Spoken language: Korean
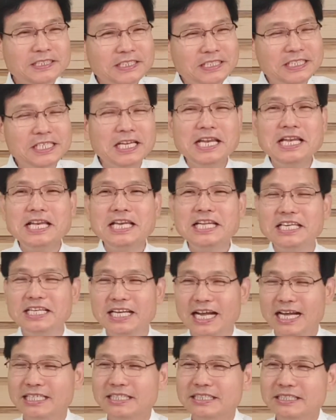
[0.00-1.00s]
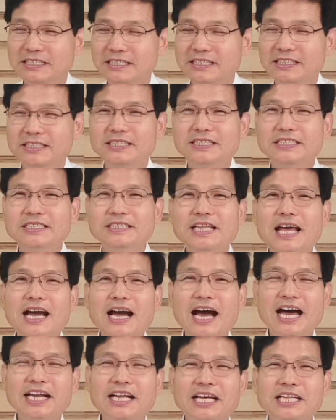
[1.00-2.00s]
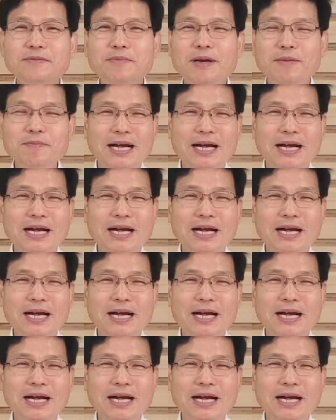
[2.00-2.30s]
진리라는 것, 내가 하나님의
········
## [WHAT YOU HAVE TO DO]
Return all of the material above unchanged, minus its pictures.

## [RESULT]
Spoken language: Korean
[0.00-1.00s]
[1.00-2.00s]
[2.00-2.30s]
진리라는 것, 내가 하나님의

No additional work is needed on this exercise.